Last weeekend, Nigerian information technology (IT) practitioners met to dissect why few females students were taking up science and technology courses in institutions of higher learning and only a handful were playing active roles in the sector.
Also, global leaders from the United States of America, Europe, Africa and Asia at the same time joined in a debate to define a roadmap that will help break down barriers and overturn outmoded attitudes in a bid to get more girls into technology-related studies and careers.
Minister of Communication Technology, Mrs. Omobola Johnson, speaking at the maiden edition of Girls in ICT Day organised by E-Business Life Magazine lamented the low level of ICT access to Nigerian girls compared to the way male children were taking up career in ICT. Johnson, who was represented by a Deputy Director in the ministry, Ms Manilla Udoh, said taking on career in ICT would position female children to be more employable even after their marriage.
Explaining why female children should take career in ICT seriously, Johnson said it was a known fact that girls are more brilliant at very young ages and evidence abound from nursery and primary schools globally to verify this claim. “Early marriages and children also contribute to the reduction in young women’s academic achievement. “Girls must therefore be exposed to ICT education very early in life, so that the culture, orientation and requisite ICT skills would have been acquired.

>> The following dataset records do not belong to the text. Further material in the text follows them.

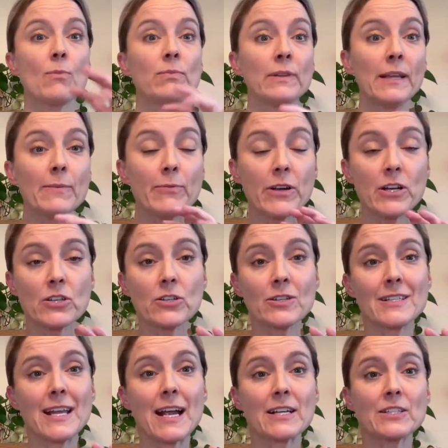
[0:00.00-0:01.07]
blood pressure
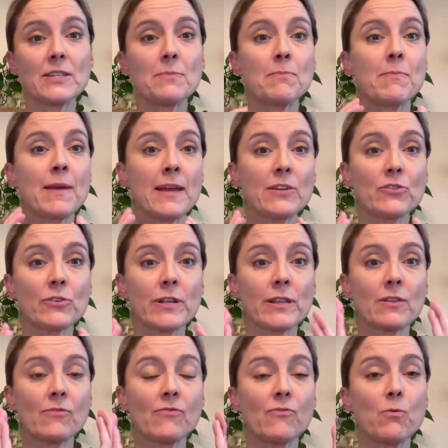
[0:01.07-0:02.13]
is actually measuring
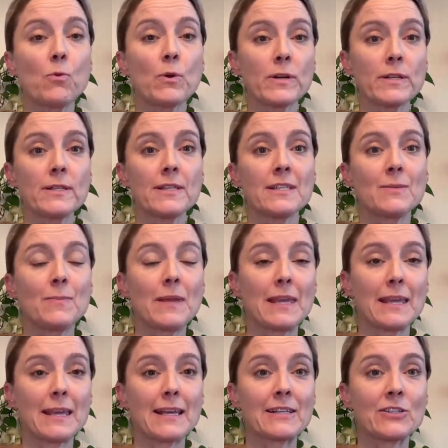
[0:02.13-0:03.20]
the force that's
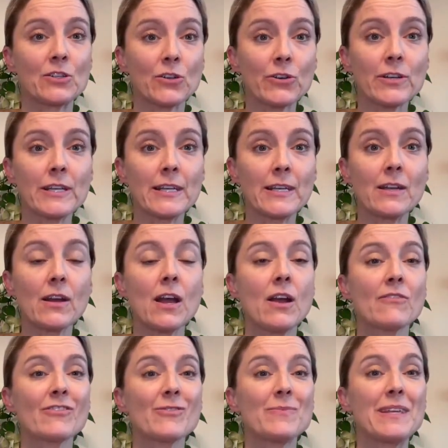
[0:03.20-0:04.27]
being exerted
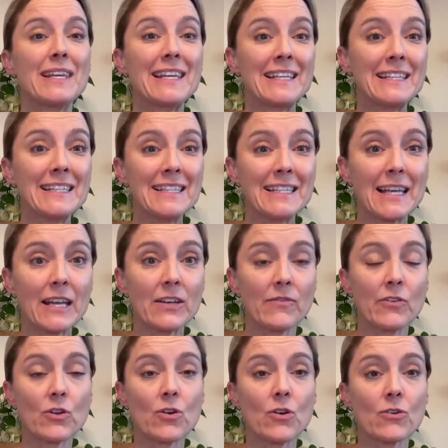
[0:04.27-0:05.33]
from the inside of
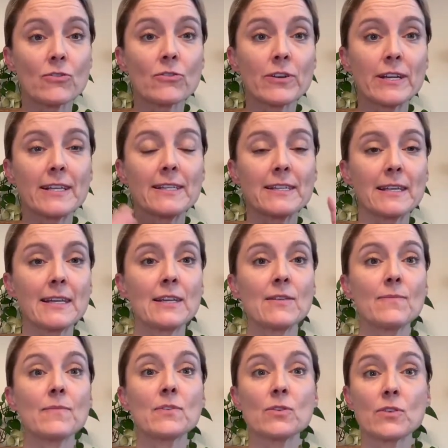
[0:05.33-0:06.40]
your arteries.
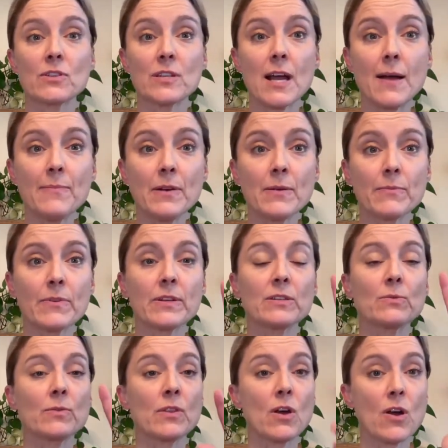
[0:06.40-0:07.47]
So the top number
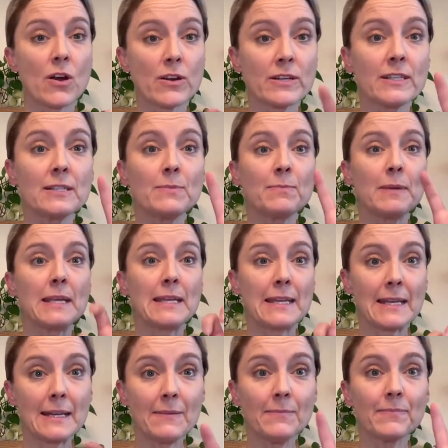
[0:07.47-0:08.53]
is when the heart is
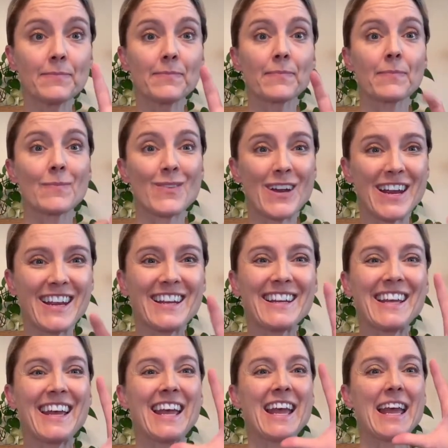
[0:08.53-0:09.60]
beating, right?
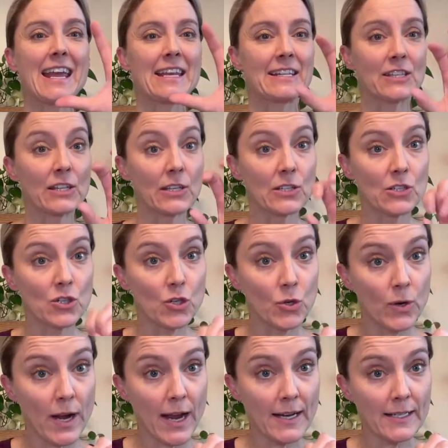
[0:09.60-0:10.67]
And it's
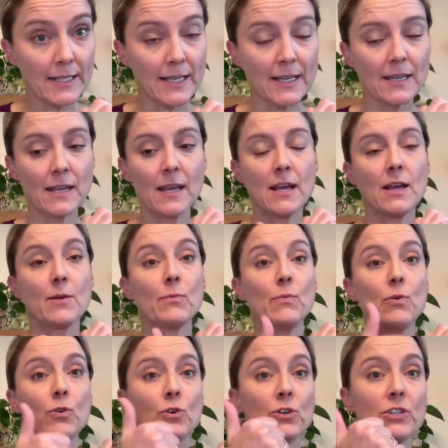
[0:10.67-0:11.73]
contracting,
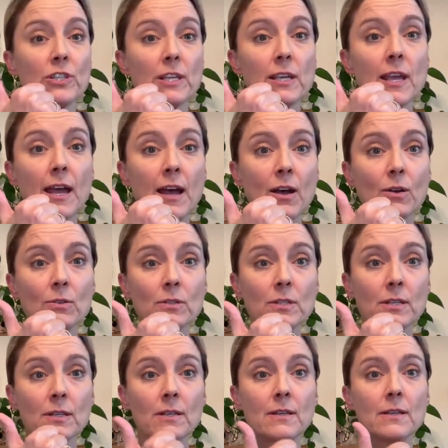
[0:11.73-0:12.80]
pushing
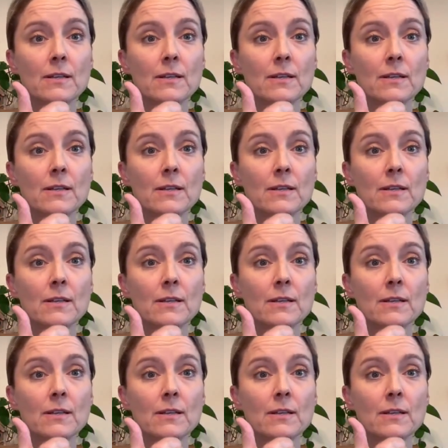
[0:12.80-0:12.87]
out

“The good news, however, is that with ICT, you can now be at home and build your productive skills, obtain a degree and even earn a living all online while you have enough time to look after your children and take good care of the home. In order to close the digital divide between the male and female gender in terms of education in, ownership of and access to ICTs, girls must pick interest in ICT and related careers.
A high-level dialogue held at New York’s Institute of International Education and hosted by the International Telecommunications Union (ITU), the UN-specialised agency for information and communication technology, identified misguided school-age career counselling, the popular media’s ‘geek’ image of the technology field, a dearth of inspirational female role models, and a lack of supportive frameworks in the home and workplace as factors that, together, tend to dissuade talented girls from pursuing a tech career.
ITU Secretary-General Dr Hamadoun Touré said: “Over the coming decade, there are expected to be two million more ICT jobs than there are professionals to fill them. This is an extraordinary opportunity for girls and young women – in a world where there are over 70 million unemployed young people.”
Dr Touré emphasised the need to cast aside outdated attitudes that are keeping young girls from considering technology as a career option. “ICT careers are not ‘too hard’ for girls. ICT careers are not ‘unfeminine’. And ICT careers are certainly not ‘boring’. Encouraging girls into the technology industry will create a positive feedback look – in turn creating inspiring new role models for the next generation.”
Inspired by the tremendous dedication of NGOs, universities, government agencies, industry and others around the world in organising Girls in ICT Day, participants sketched out a basic blueprint for more successful approaches to attracting school-age girls to the fast-evolving technology field, and agreed to work together to change attitudes and boost female tech enrolment rates.